__Prompt__
Please retype every record below exactly, leaving the pictures out.
==========
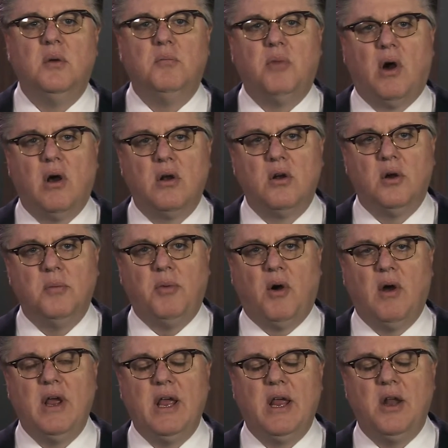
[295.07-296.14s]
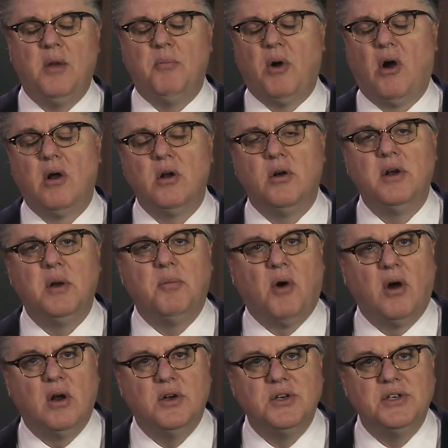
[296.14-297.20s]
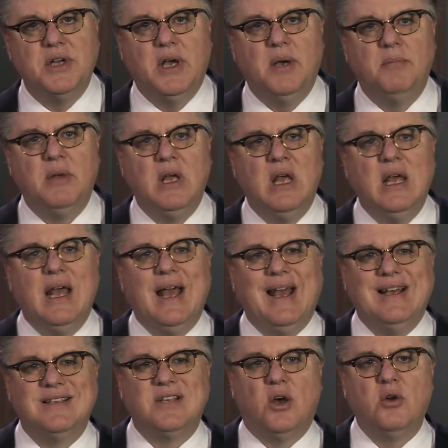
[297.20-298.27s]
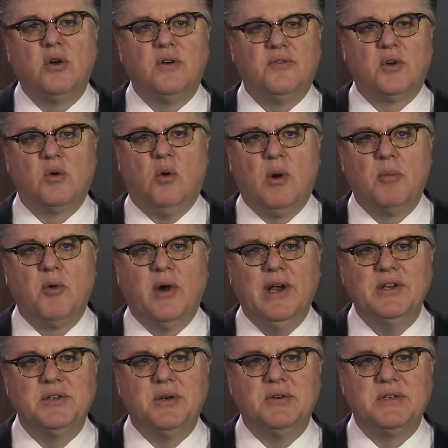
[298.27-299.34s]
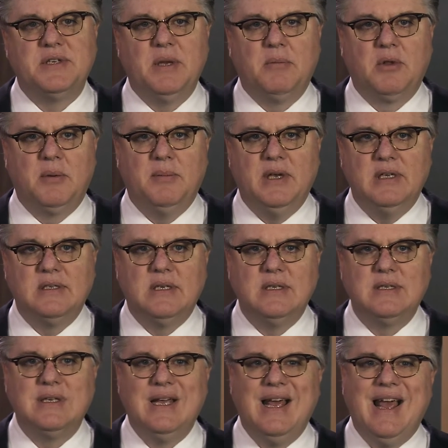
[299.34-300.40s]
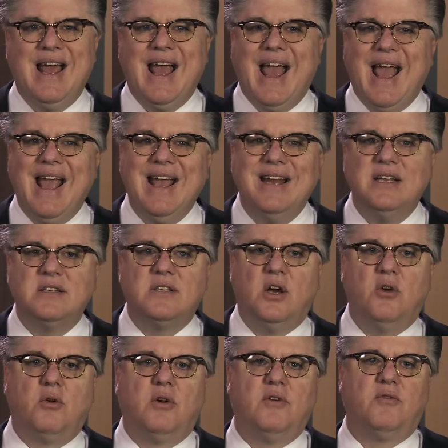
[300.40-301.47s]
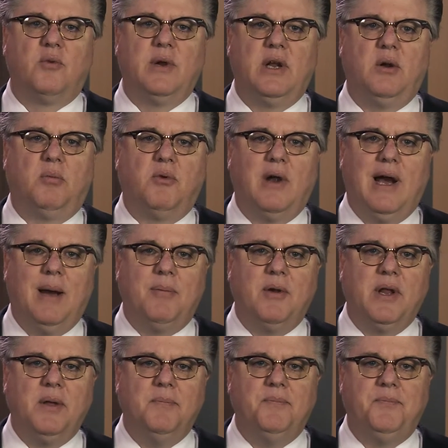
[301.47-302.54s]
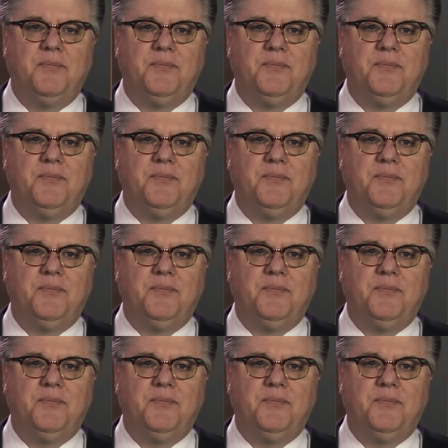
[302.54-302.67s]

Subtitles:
partner in a partnership, as owner of a corporation or similar business, and as owner of rental property.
==========
__Answer for the task__
[295.07-296.14s]
[296.14-297.20s]
[297.20-298.27s]
[298.27-299.34s]
[299.34-300.40s]
[300.40-301.47s]
[301.47-302.54s]
[302.54-302.67s]

Subtitles:
partner in a partnership, as owner of a corporation or similar business, and as owner of rental property.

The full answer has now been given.